··· Data shown ···

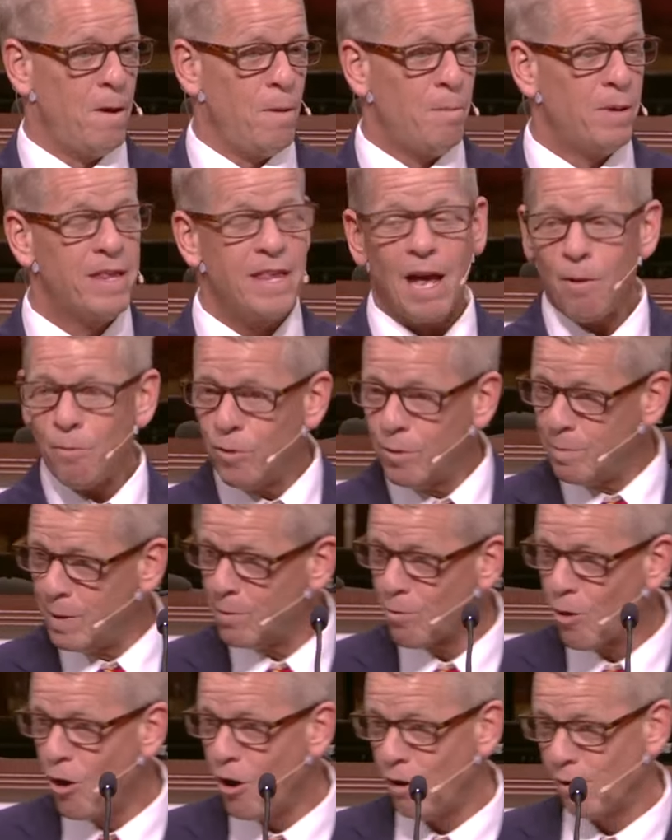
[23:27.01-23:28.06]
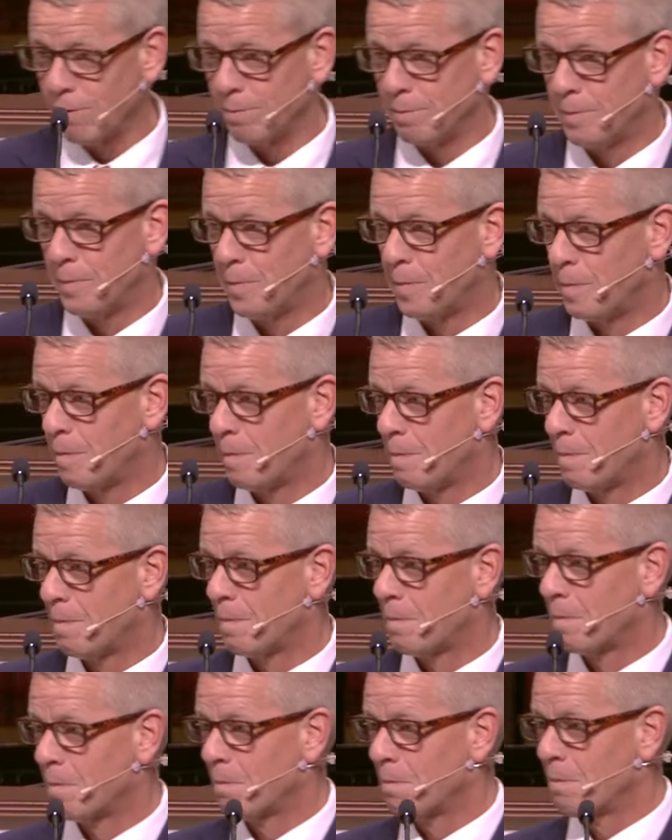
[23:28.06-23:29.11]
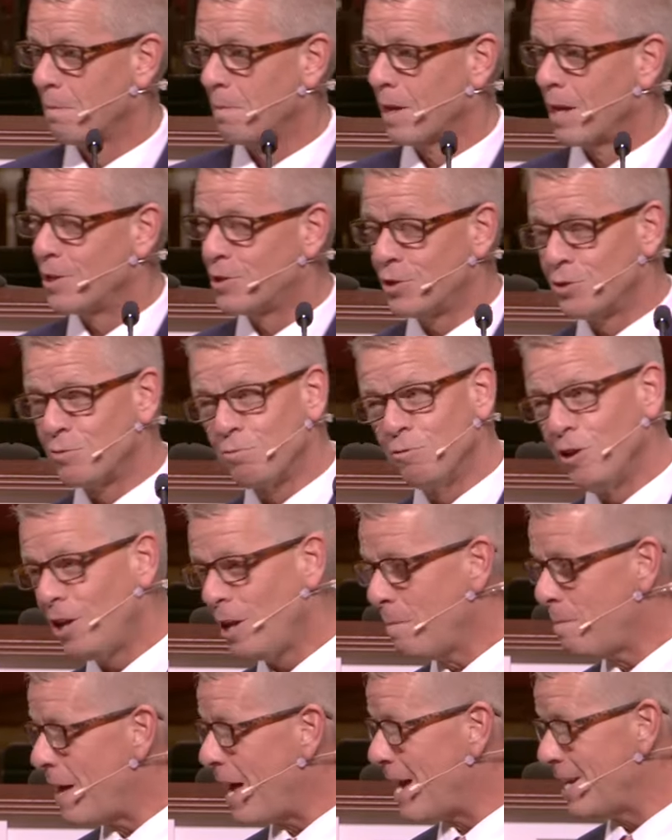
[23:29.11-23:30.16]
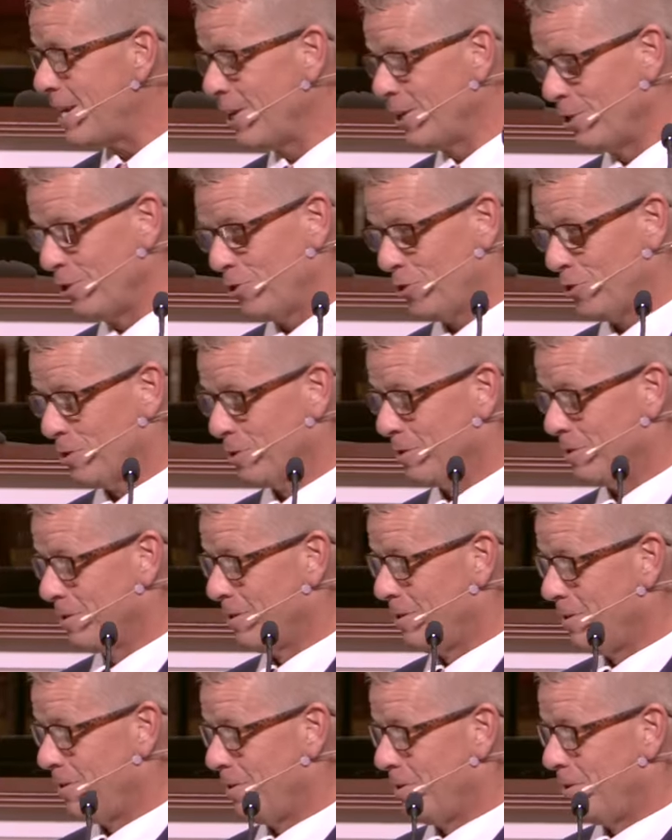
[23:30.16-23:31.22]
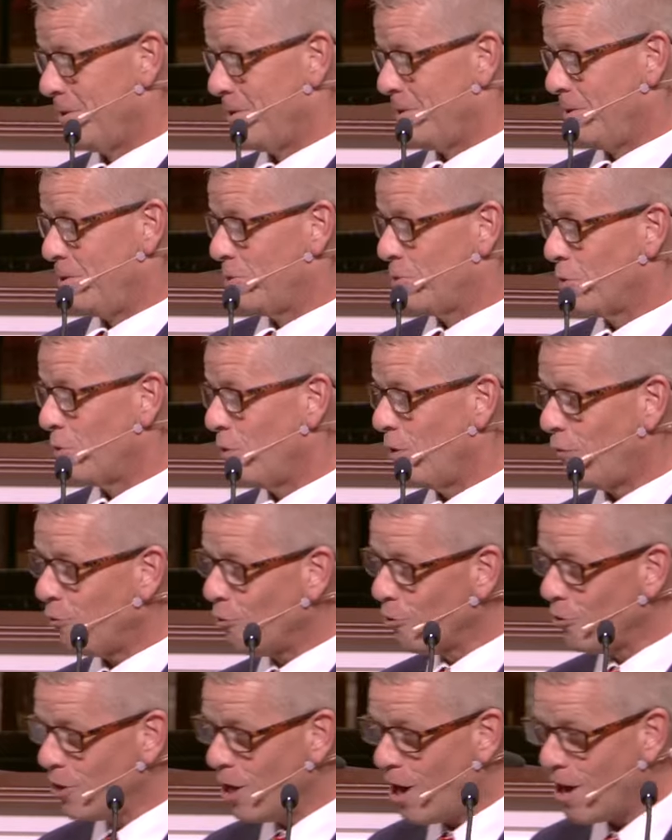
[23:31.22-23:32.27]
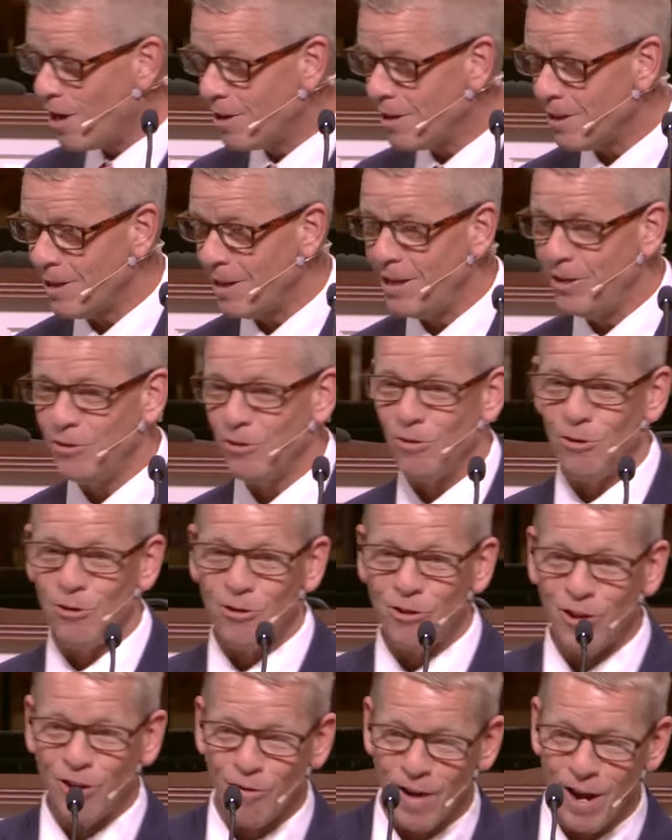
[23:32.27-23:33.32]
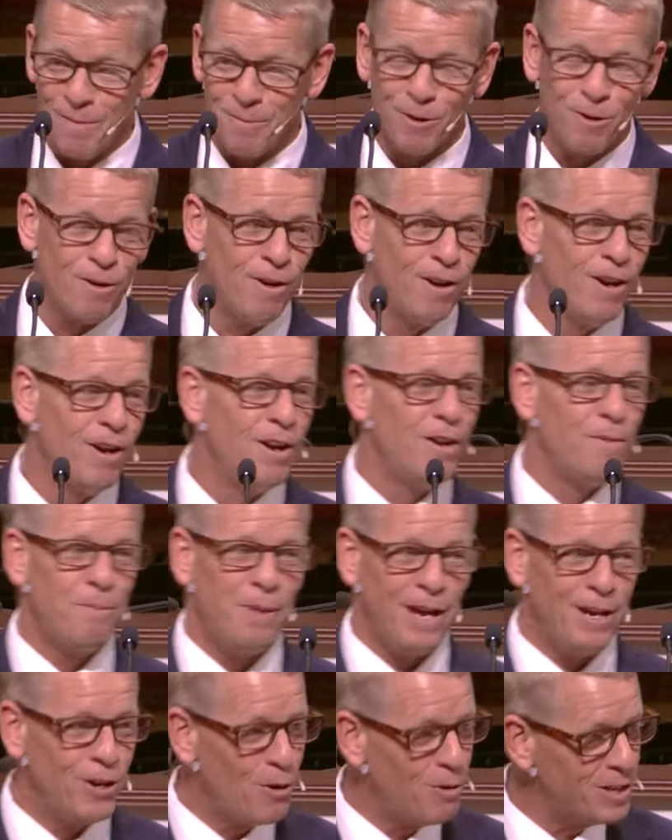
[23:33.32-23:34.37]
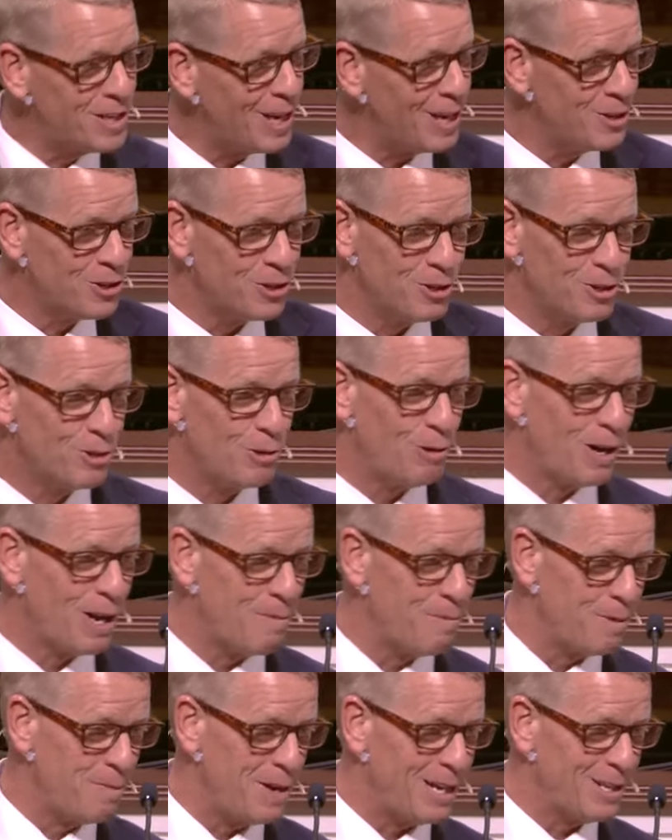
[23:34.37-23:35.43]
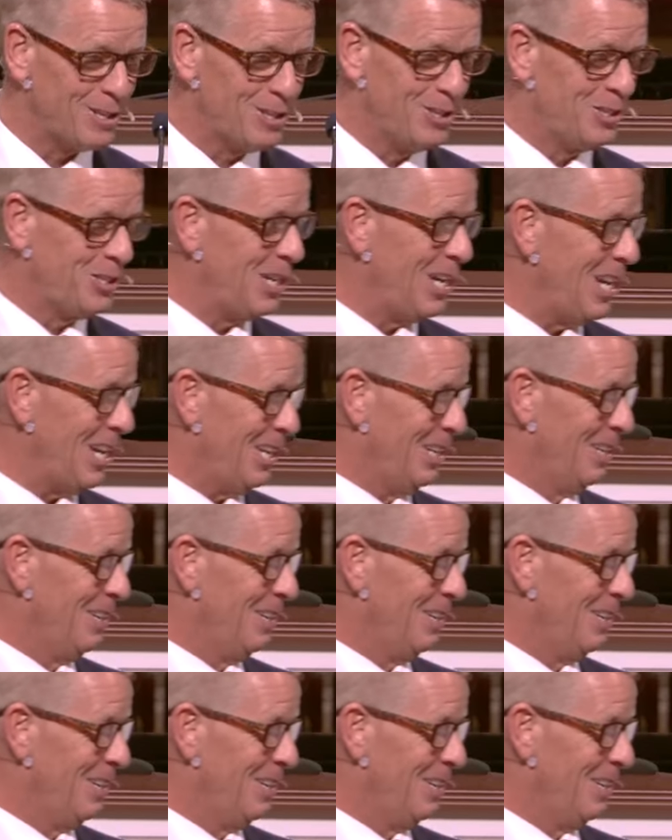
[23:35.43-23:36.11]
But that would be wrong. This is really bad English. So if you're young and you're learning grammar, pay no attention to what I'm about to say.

···

**Work request**. Every line above should be transcribed exactly, though no image should be carried over.

**Expected answer**.
[23:27.01-23:28.06]
[23:28.06-23:29.11]
[23:29.11-23:30.16]
[23:30.16-23:31.22]
[23:31.22-23:32.27]
[23:32.27-23:33.32]
[23:33.32-23:34.37]
[23:34.37-23:35.43]
[23:35.43-23:36.11]
But that would be wrong. This is really bad English. So if you're young and you're learning grammar, pay no attention to what I'm about to say.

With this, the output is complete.